• **PROBLEM STATEMENT**
For the entries below, copy exactly the line that contains "Silent video, 12 frames per second." through the line that contains "Word for word: but", both ends included, and exclude all pictures.

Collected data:
+++
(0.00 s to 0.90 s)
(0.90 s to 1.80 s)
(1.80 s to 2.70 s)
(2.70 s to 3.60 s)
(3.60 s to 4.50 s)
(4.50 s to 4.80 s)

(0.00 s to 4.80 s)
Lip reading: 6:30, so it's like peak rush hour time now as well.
+++
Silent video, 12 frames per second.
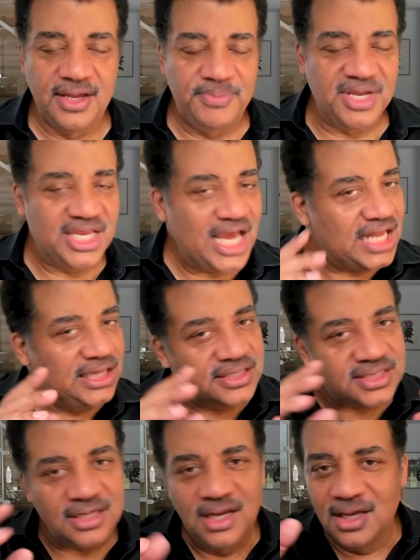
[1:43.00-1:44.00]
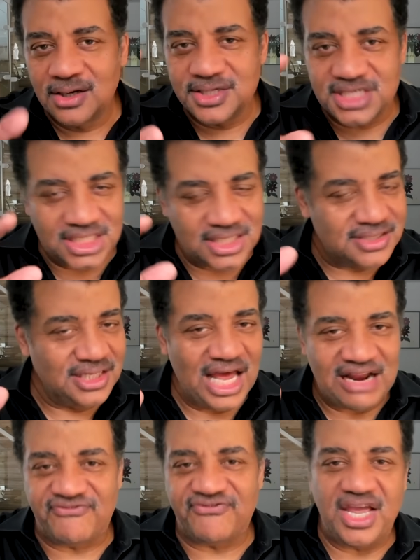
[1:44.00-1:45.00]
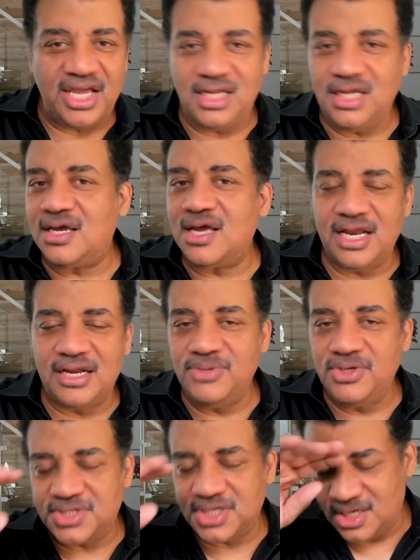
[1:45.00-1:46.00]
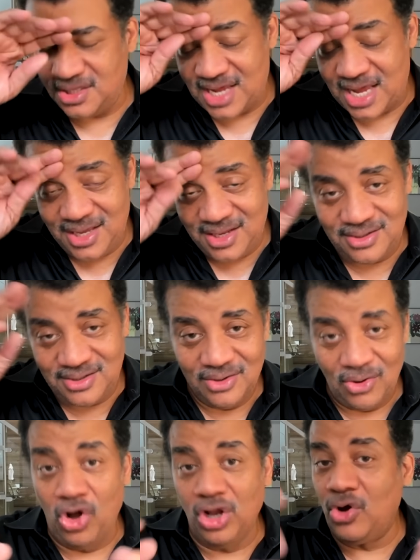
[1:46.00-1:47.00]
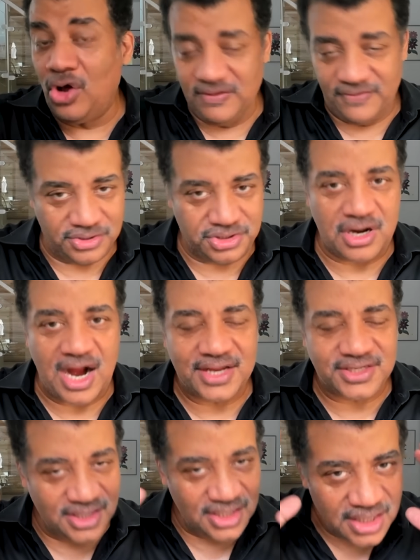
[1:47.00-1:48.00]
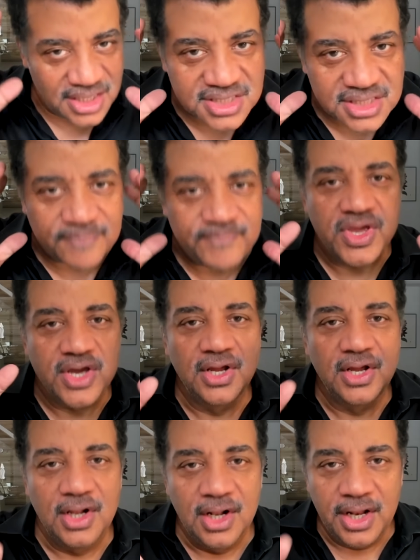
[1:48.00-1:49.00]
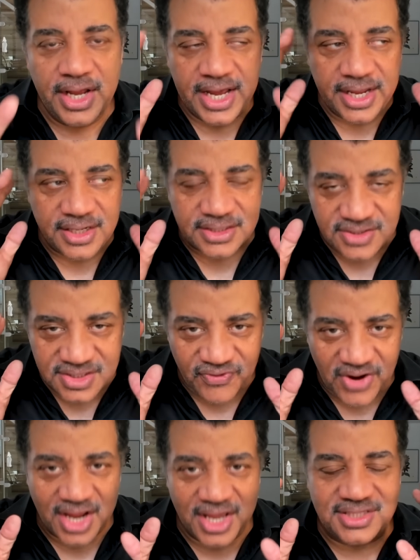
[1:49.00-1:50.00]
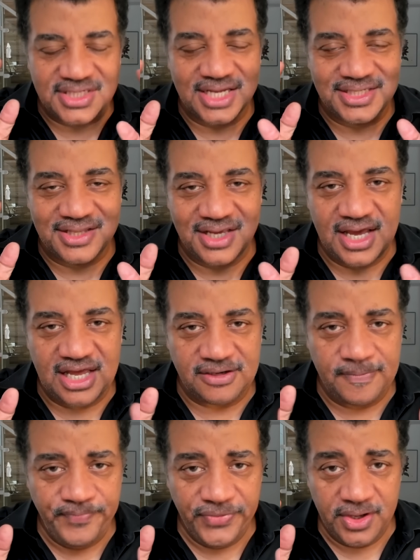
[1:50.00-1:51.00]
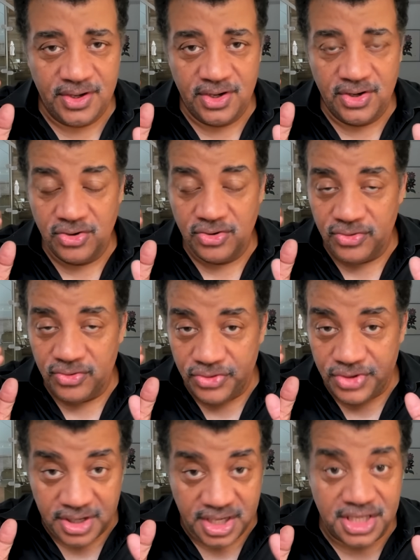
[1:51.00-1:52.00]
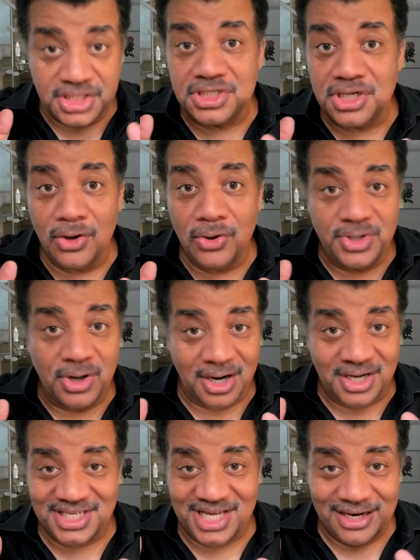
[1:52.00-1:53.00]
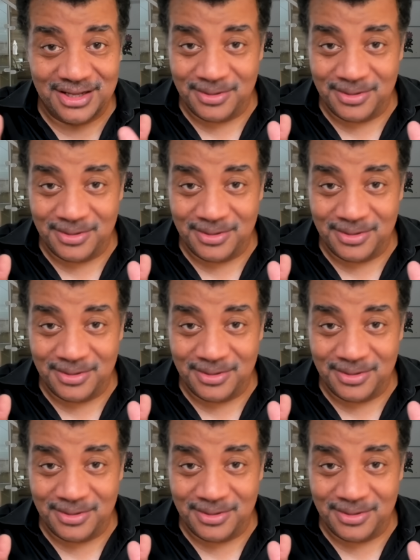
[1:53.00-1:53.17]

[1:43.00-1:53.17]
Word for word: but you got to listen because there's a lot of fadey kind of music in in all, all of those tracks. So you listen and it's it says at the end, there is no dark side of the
+++
• **RESULT FOR THIS EXERCISE**
Silent video, 12 frames per second.
[1:43.00-1:44.00]
[1:44.00-1:45.00]
[1:45.00-1:46.00]
[1:46.00-1:47.00]
[1:47.00-1:48.00]
[1:48.00-1:49.00]
[1:49.00-1:50.00]
[1:50.00-1:51.00]
[1:51.00-1:52.00]
[1:52.00-1:53.00]
[1:53.00-1:53.17]

[1:43.00-1:53.17]
Word for word: but you got to listen because there's a lot of fadey kind of music in in all, all of those tracks. So you listen and it's it says at the end, there is no dark side of the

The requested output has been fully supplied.